I'm making my pick from the five banks listed on the FTSE 100, which are Barclays (LSE:BARC), Royal Bank of Scotland Group (LSE:RBS), Lloyds Banking Group (LSE:LLOY) HSBC Holdings (LSE:HSBA), and Standard Chartered (LSE:STAN)
Here are some numbers:
|Share price growth||+46%||+130%||+78%||+50%||+21%|
|Historic EPS growth||-20%||n/a||+24%||n/a||+14%|
|Forward EPS growth||+33%||n/a||+3%||+265%||+3%|
Share price growth is over the past 12 months, historic figures are for December 2012, forward figures are based on December 2013 forecasts.

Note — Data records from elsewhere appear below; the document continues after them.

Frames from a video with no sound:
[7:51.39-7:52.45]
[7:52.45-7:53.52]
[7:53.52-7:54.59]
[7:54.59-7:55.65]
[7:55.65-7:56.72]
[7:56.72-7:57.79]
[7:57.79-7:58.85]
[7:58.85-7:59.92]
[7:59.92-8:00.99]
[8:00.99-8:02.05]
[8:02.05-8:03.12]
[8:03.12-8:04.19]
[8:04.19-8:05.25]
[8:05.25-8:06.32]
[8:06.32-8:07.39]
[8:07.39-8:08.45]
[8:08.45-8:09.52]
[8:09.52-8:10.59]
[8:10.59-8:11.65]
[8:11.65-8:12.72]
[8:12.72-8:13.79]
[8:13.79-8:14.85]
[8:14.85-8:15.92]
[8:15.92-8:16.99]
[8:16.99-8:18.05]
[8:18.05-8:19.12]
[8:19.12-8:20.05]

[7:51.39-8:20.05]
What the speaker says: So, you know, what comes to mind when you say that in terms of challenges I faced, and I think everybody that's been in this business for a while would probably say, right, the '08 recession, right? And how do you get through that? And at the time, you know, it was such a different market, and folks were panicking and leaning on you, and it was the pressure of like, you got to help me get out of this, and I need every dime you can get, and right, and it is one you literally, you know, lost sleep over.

I do quite like the look of Standard Chartered. It's on a modest price-to-earnings (P/E) ratio, both historic and prospective, and pays a decent dividend. And perhaps more importantly, it does most of its business in Asia and escaped the worst of the Western banking crisis -- and wasn't involved in mis-selling or LIBOR-fixing scandals, or anything like that. But it's for those reasons that Standard Chartered is not my choice -- it's hard to compare with the others, and I really want to look at U.K. high-street banks.

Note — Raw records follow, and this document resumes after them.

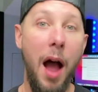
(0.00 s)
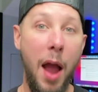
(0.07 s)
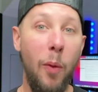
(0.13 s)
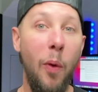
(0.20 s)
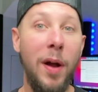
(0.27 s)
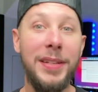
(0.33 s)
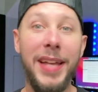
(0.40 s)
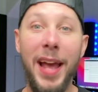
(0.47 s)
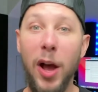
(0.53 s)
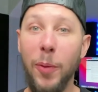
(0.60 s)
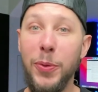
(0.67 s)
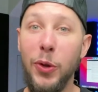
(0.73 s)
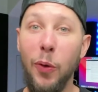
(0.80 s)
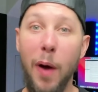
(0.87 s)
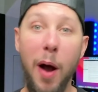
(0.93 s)
I want to
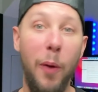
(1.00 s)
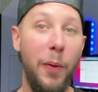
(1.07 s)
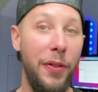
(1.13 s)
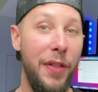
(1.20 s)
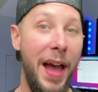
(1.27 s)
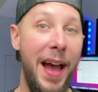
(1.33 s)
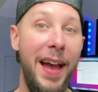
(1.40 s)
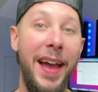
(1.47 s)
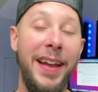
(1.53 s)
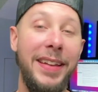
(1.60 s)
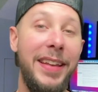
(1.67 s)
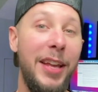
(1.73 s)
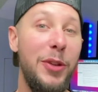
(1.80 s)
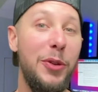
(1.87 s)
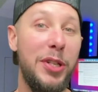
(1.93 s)
help you out with that
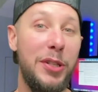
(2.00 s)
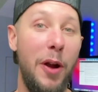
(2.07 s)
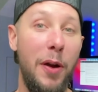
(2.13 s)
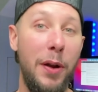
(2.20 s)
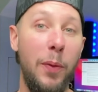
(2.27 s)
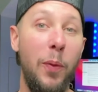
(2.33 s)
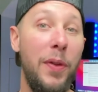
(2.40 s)
and get you started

There's really no disputing that the two bailed-out banks, Lloyds and RBS, are on the road to recovery -- and they've already rewarded investors over the past couple of years, although RBS shares have slumped since the start of this year. But since the bailout, taxpayers are actually still sitting on losses with both banks.

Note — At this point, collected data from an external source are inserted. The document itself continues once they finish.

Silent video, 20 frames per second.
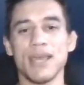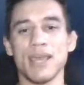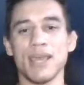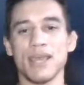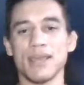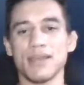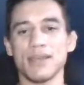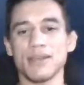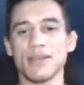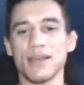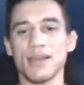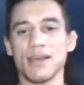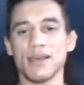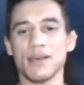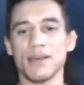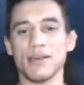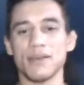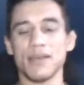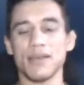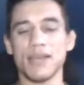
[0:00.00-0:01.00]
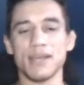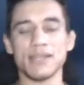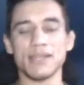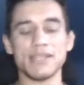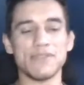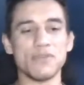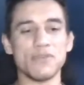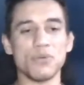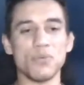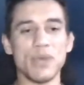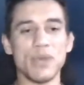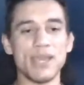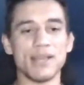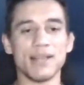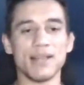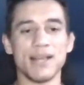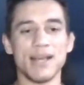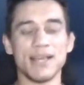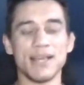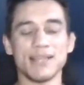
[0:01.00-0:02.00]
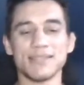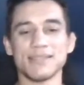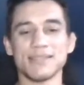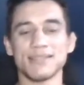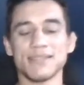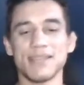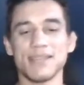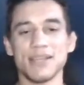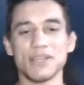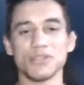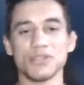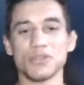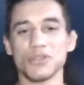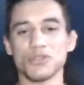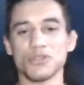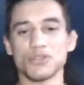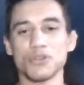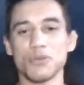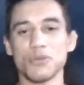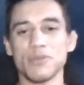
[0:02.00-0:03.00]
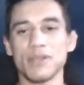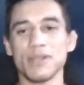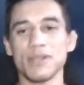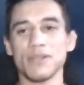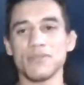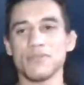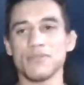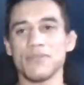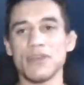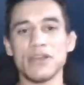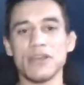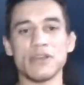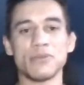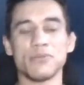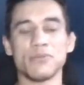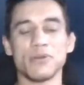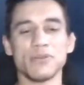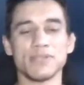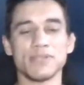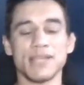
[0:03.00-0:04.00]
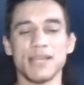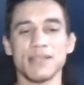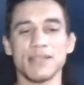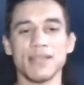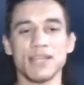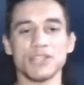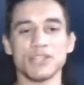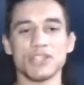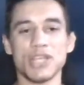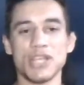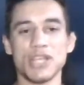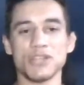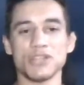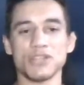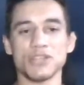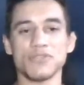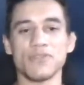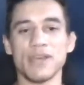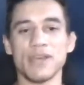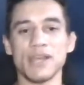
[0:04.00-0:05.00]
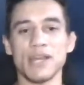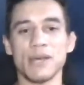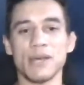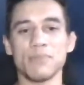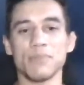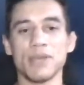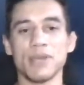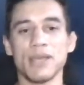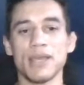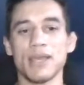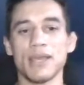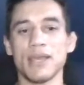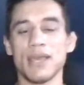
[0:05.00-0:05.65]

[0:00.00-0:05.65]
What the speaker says: And at a different weight class. So there's so many variables that change this fight up.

One thing that makes these both unattractive to me, though, is how hard it is to value them at this stage in their turnaround. Both are trading at less than net asset value, with RBS on a price-to-book value of only 0.3, which suggests there's value there -- but we have P/E values that can't really mean much at the turnaround point, and no dividends to speak of. We also have no idea what the government will do with our taxpayers' stake, or when anything will happen, and I tend to steer away from companies whose valuations are so much at the whim of governments. So these two are also out for me.
Last two standing
For me it's down to Barclays or HSBC, and I do like the latter. But HSBC looks reasonably fully valued to me -- the shares are selling for around 1.3 times net asset value and P/E is a little below the FTSE's long-term average, though there's a decent dividend expected of 4.6%.
Barclays, on the other hand, currently looks undervalued on its forward P/E of just under 9 and with a PBV of only 0.7. There's a dividend yield of a modest 2.3% expected this year. But it should be nearly five times covered, suggesting there's plenty of scope for future increases -- even if the bank has had to set aside more than 3 billion pounds to cover the mis-selling of payment protection insurance and interest rate hedging products.
Is Barclays cheap?
Of course, some will say that's a good reason for Barclays to be lowly valued. And it was, after all, also fined a total of 290 million pounds for its part in attempting to manipulate the interbank LIBOR rate. But I reckon a good time to buy a share is when sentiment is against it, and sentiment does seem to be against Barclays despite some important changes.
Bob Diamond, head of the bank at the time of its shadiest days, has gone, as have two of the bank's divisional bosses who were close to him, investment banking head Rich Ricci and wealth management head Tom Kalaris. New chief exectutive Antony Jenkins seems like the much-needed new broom.
For those reasons, Barclays is my pick of the FTSE 100 banking sector.